You can use Burnside's Lemma. I'll go through the calculation here, though you should read that page for this to make sense.
The set X is all 105 possibilities. The group G that acts on X is $\langle r | r^4 = 1 \rangle$, where r is a 90 degree rotation. Burnside's Lemma is applicable since each tile corresponds exactly to one orbit in X under G. The number of elements of X fixed by each element of G is
- $1: 105$
- $r: 5$
- $r^2: 25$
- $r^3: 5$
So the number of orbits (tiles) is $\frac{1}{4}(105+5+25+5)=35$. The hardest part is computing the $r^2: 25$ entry; here's how I did it:
- Case 1: No pair of antipodal points is connected.
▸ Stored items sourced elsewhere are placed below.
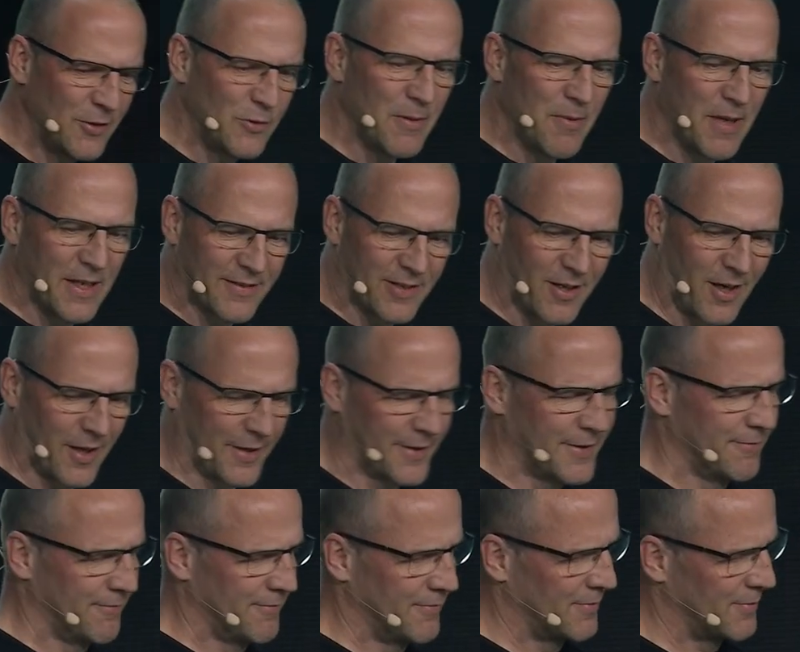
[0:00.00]
remains hard
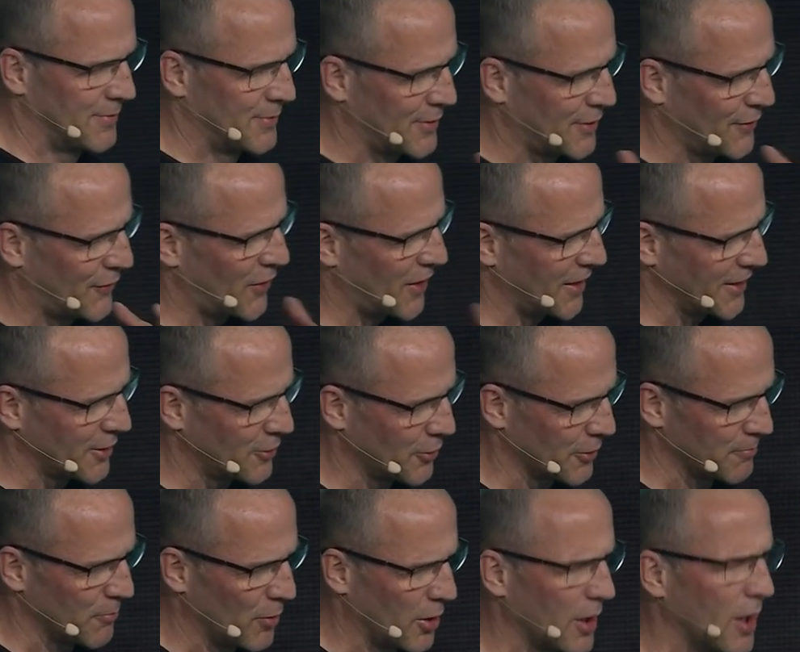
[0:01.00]
to find a
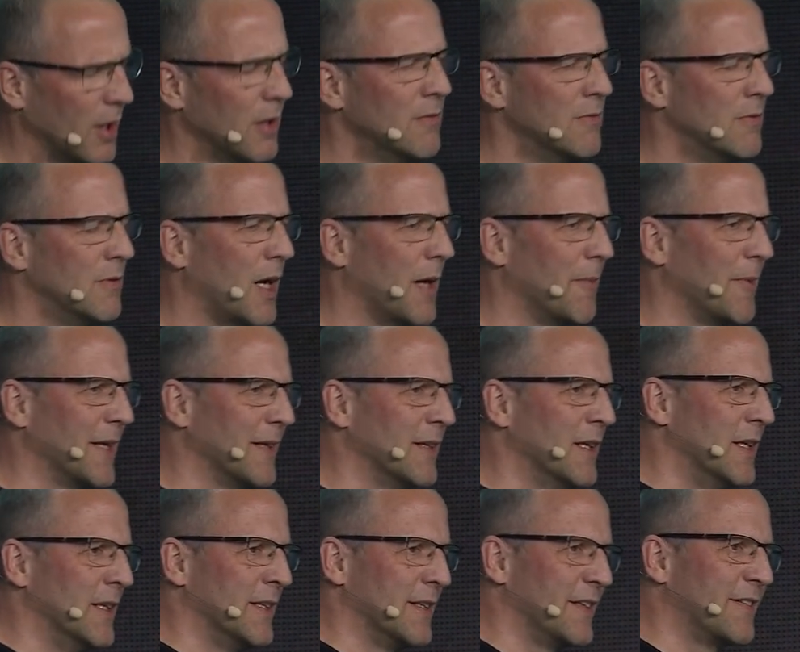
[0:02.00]
good model. I mean,
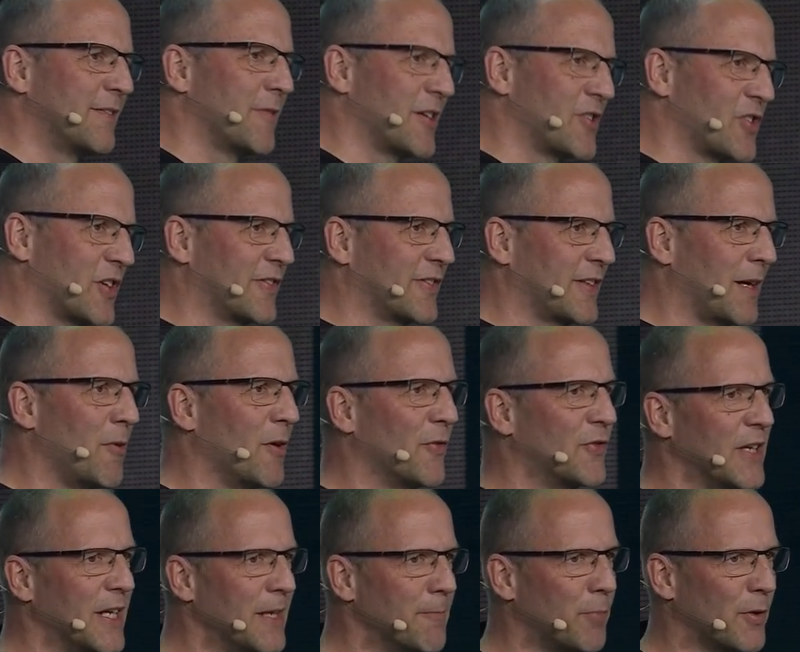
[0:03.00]
these were just some of
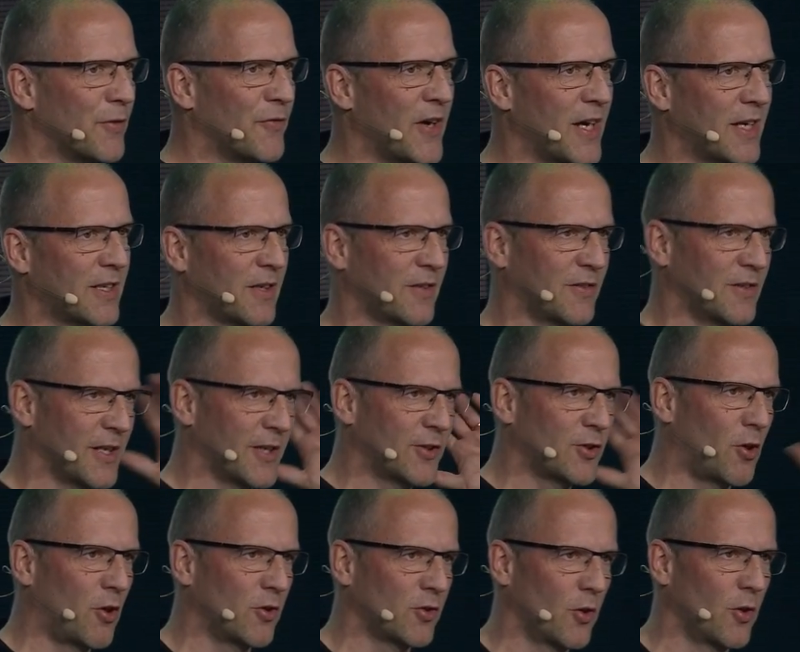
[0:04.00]
the input factors, and I
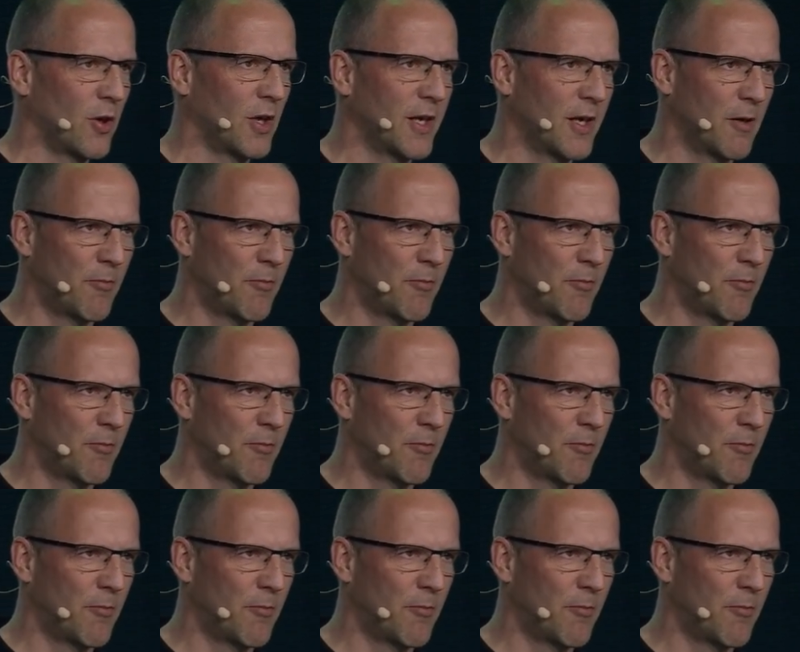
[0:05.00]
talked earlier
Choose any point: you have 6 legal possibilities to connect. Whatever you choose, $r^2$ fixes a second symmetrical connection, so you have 4 points left with 2 legal ways to connect them, for a total of 6*2=12 possibilities.
- Case 2: 2 pairs of antipodal points are connected. There are $\binom{4}{2}=6$ ways to pick the pairs and 2 ways to connect the reamining 4 points, for another 12 possibilities.
- Case 3: All 4 antipodal pairs are connected. There is only 1 such possibility.